And then the response, what do you do about it? It will often be for the local management, or for HR, or welfare to deal with it, not the security function. Obviously there will be cases where somebody is really seriously a bad person. Where you do need a security response. But a lot of it will be below that threshold.
Just an aside on the language thing. What’s in language? I don't like this sort of binary distinction that's often made between insiders being either malicious or accidental. I think both those labels are quite unhelpful in a way. I don't think anything is ever truly accidental. And the malicious label? Well, how do you know? You can tell whether somebody does something deliberately or not, by observing what they do. But your definition of malicious - is in the eye of the beholder, really.

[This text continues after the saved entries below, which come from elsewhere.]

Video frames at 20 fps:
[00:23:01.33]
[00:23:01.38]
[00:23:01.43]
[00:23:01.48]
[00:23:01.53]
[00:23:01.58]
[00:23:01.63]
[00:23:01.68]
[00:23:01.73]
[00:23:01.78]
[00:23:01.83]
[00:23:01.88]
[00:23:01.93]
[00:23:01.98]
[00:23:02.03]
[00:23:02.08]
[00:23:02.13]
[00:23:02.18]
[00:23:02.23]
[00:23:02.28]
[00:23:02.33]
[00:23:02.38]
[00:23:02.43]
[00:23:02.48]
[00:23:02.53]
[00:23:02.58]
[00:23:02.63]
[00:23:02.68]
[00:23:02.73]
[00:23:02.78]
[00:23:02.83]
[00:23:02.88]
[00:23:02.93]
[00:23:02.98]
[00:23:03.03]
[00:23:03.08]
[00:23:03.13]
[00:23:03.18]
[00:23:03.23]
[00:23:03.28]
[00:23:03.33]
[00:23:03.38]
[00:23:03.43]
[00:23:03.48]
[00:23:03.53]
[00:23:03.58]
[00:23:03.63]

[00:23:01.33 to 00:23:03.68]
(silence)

Just on the news, a couple of days ago, you may have noticed, Oleg Gordievsky just died. A hero, famous spy, helped to avert World War III in the 1980s. Russian intelligence officer working for the Brits. Hero from our point of view. From the Soviets’ point of view, as it then was during the Cold War, a malicious traitor.
People sometimes cause harm in organisations unintentionally. They click on an attachment - and get better technology, would be my answer to that. They don't mean to cause harm, but they cause harm. And then, at the other extreme, you've got your dedicated Russian spy, or Chinese spy, or terrorist, or criminal working for an organised crime group who's stealing all your money. Very deliberately and consciously doing stuff. Are they malicious? They're intentional. Who knows why they're doing what they're doing? I don't think you can ever get inside the head of an individual insider.

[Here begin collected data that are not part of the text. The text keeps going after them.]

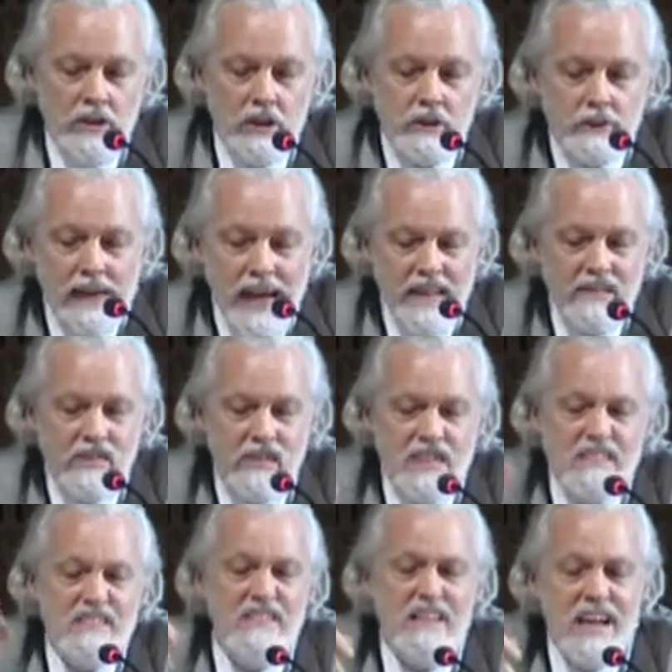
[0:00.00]
The Creator
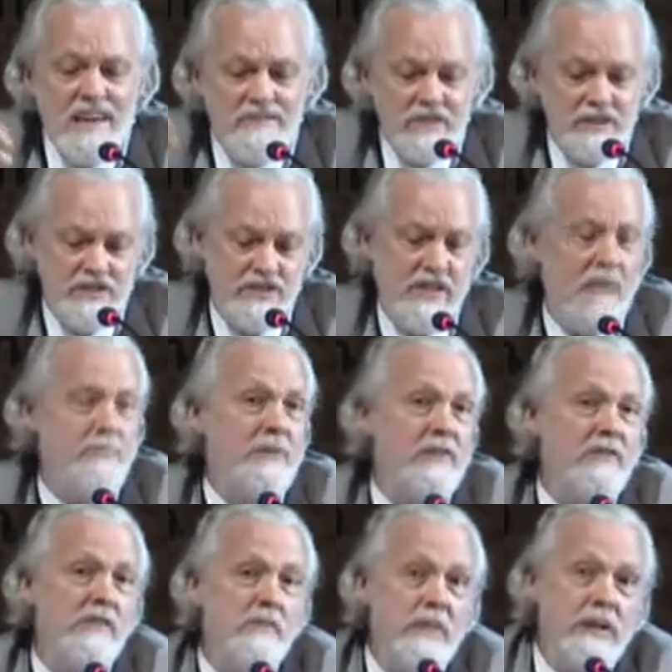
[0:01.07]
is never
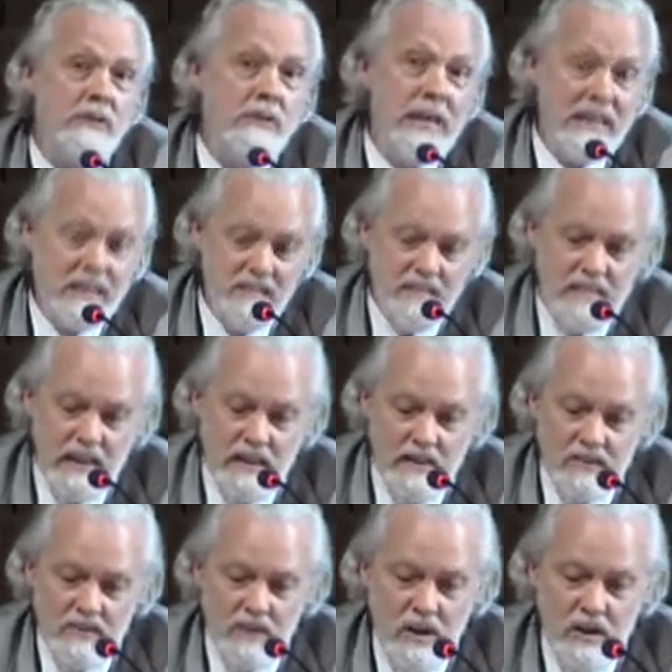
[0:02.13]
separate from the created
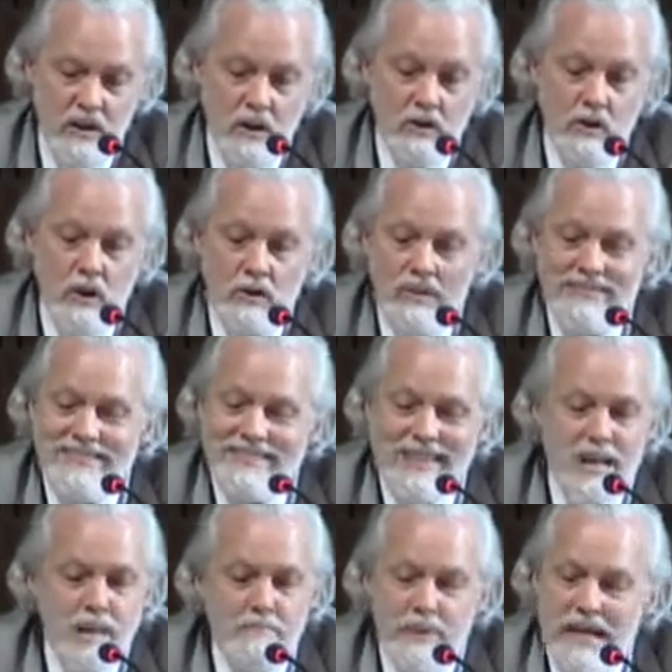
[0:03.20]
things, nor is
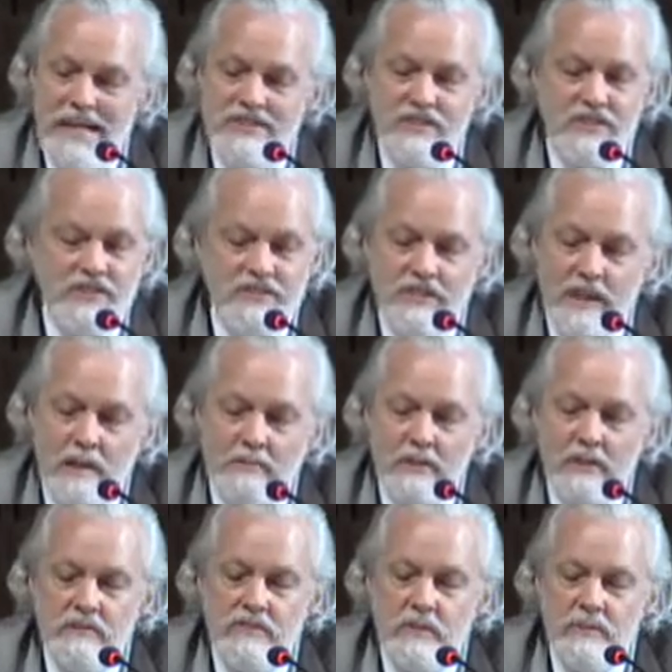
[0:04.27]
the abaser
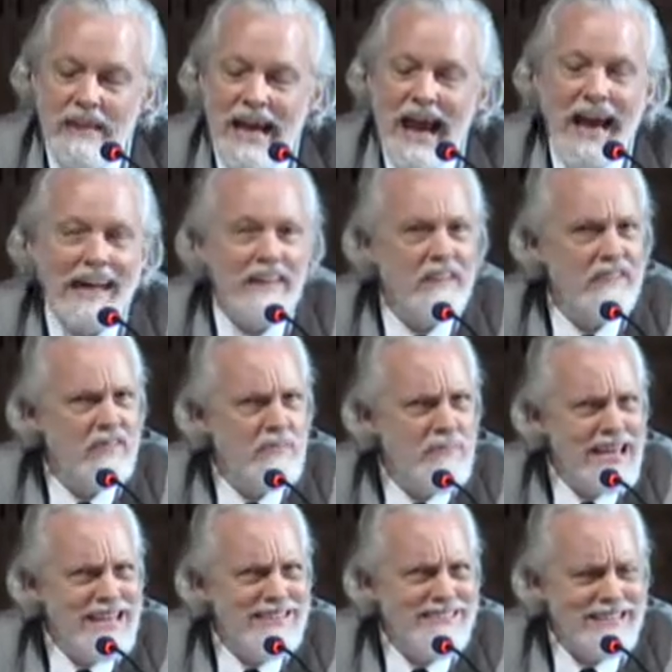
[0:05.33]
separate from the act of
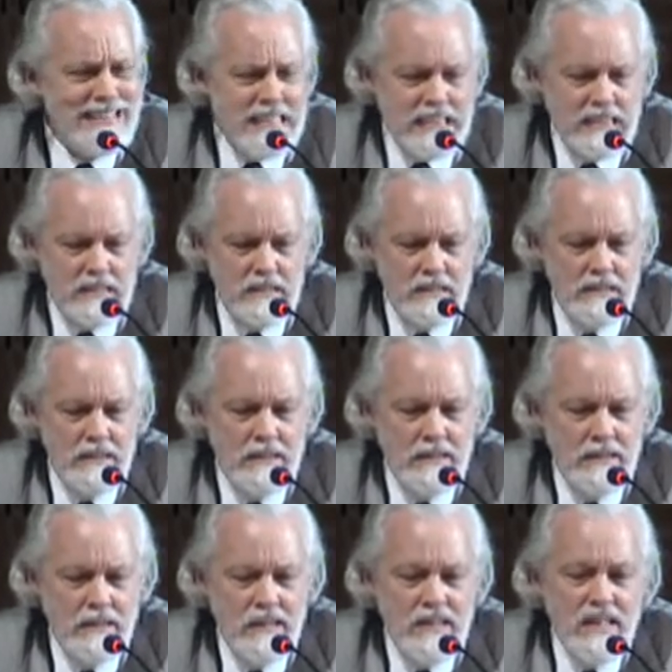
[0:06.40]
abasing.
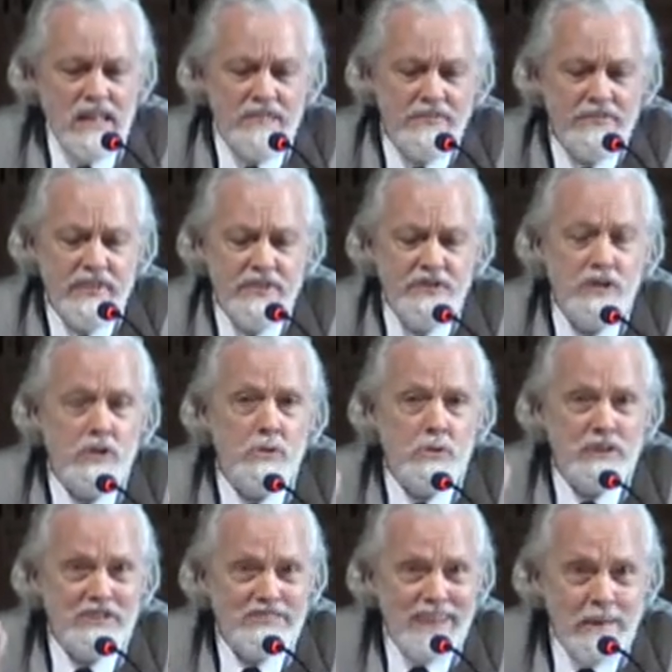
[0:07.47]
If the two
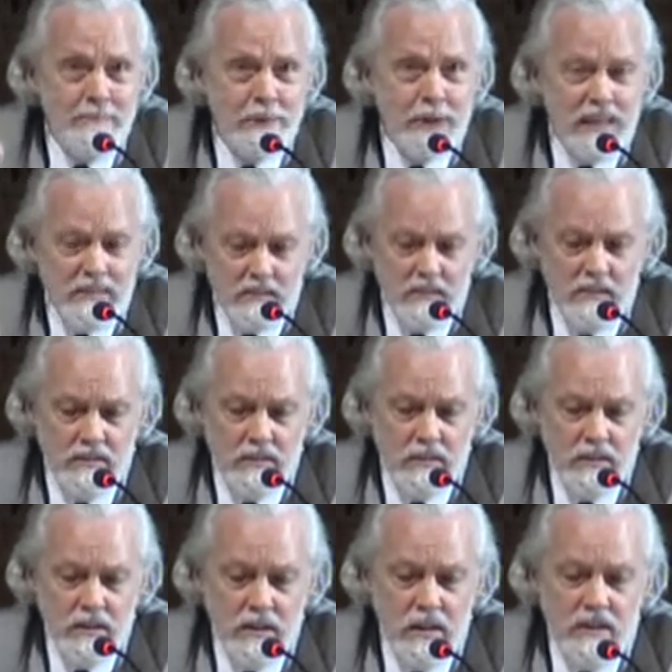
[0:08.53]
were separate,
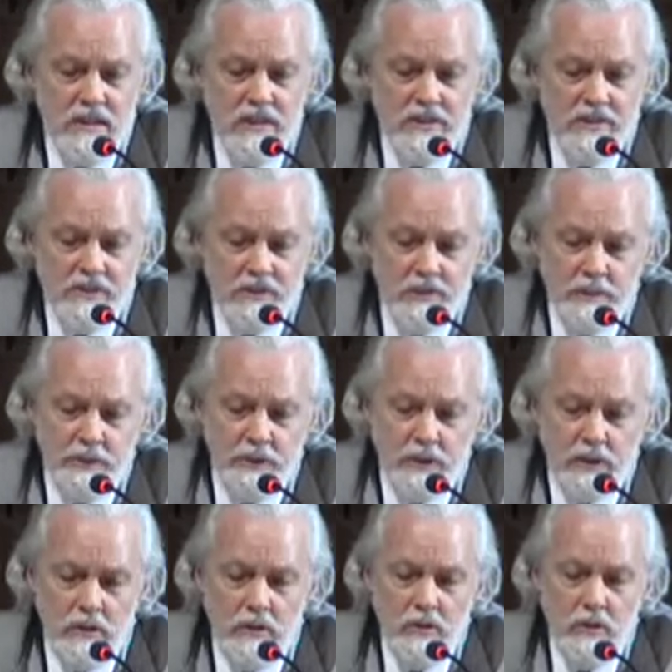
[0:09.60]
the
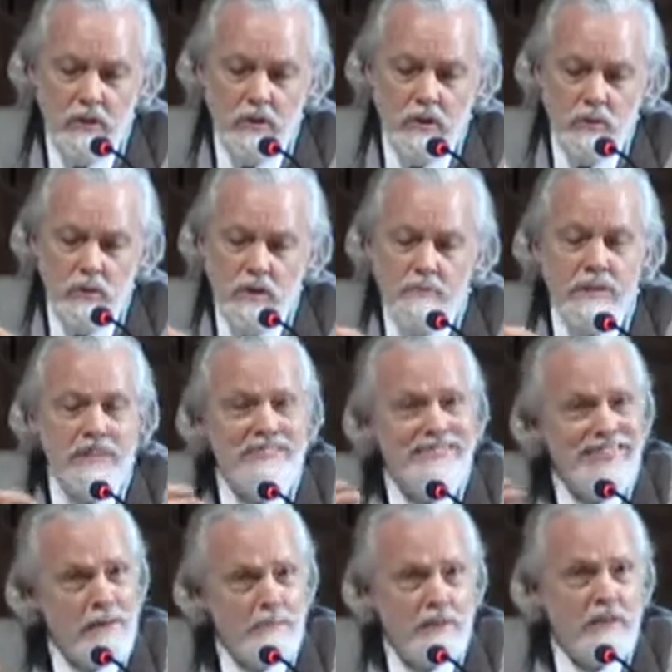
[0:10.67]
description would be
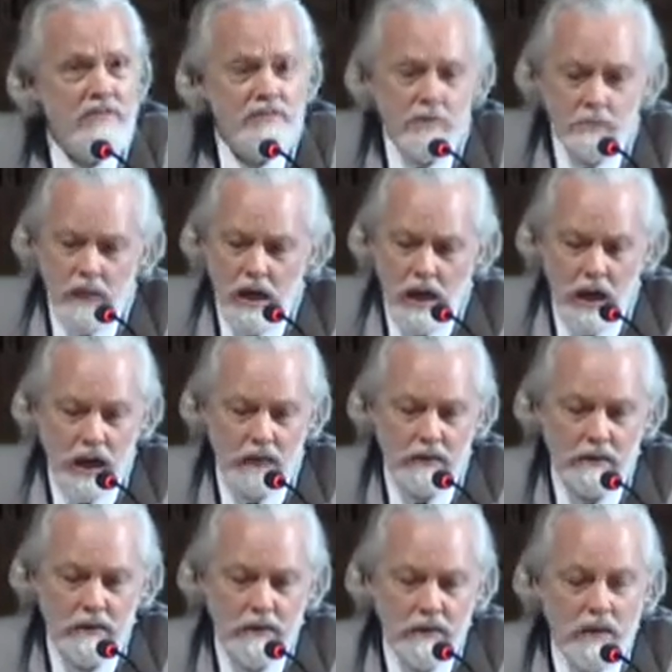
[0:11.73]
separate from
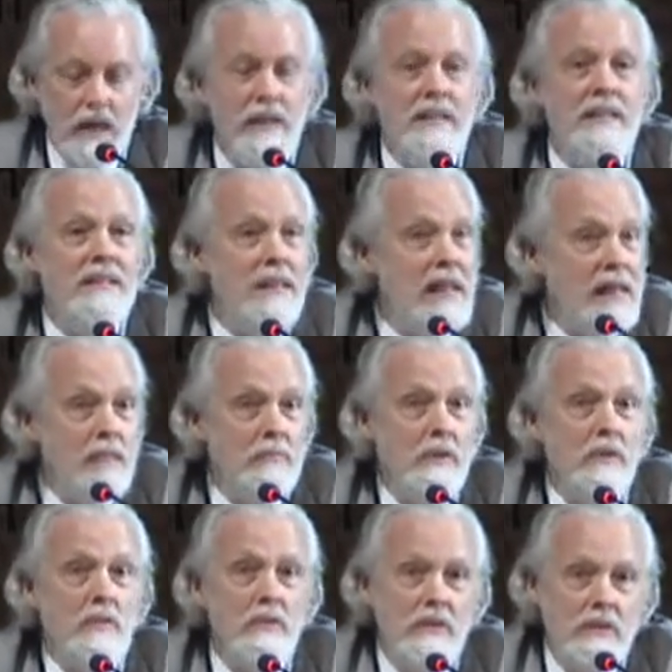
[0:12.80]
God, and the
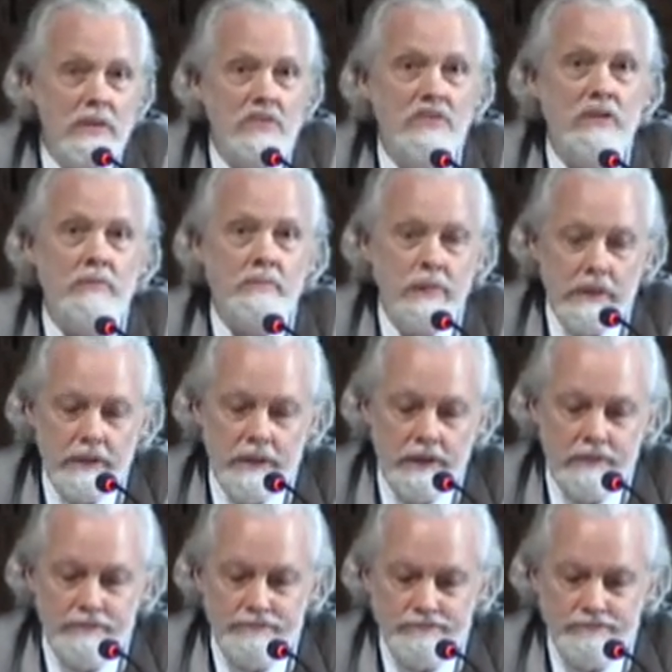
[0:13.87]
name would disappear.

Question 9: Risks of Purpose-Driven Cultures
1:24:20 – SW: An audience member raised the question about organisations that rely heavily on a shared sense of purpose. Could an overreliance on purpose-driven culture cause organisations to overlook other potential risks?
1:24:34 – PM: So I don't know the answer to that. I mean, you may know of some research on that, so I don't know what the evidence, if there is evidence on that. But my guess – so it's a really interesting point. My guess would be that, if all the organisation was relying on was a sort of complacent sense of ‘we do good’, then that could be asking for trouble.
I used to be on the board of the Charity Commission, and I think, I would say, my impression was, that sometimes when charities went wrong through poor governance - it was... and it was often governance issues. It was because perhaps there had been a bit too much - this is a tiny minority, mind you – there'd been perhaps a bit too much reliance on the, ‘we're doing good so we don't have to worry about, you know, competent management, and leadership, and policies, and decision-making, and budgeting. We're doing good’. So I think that can be dangerous.
I think if anything, my, again, this is just impressionistic, in parts of the public sector at the moment, is more that it's gone too far the other way, that there is an excessive focus on process and not enough is said very much about mission and purpose. You need both.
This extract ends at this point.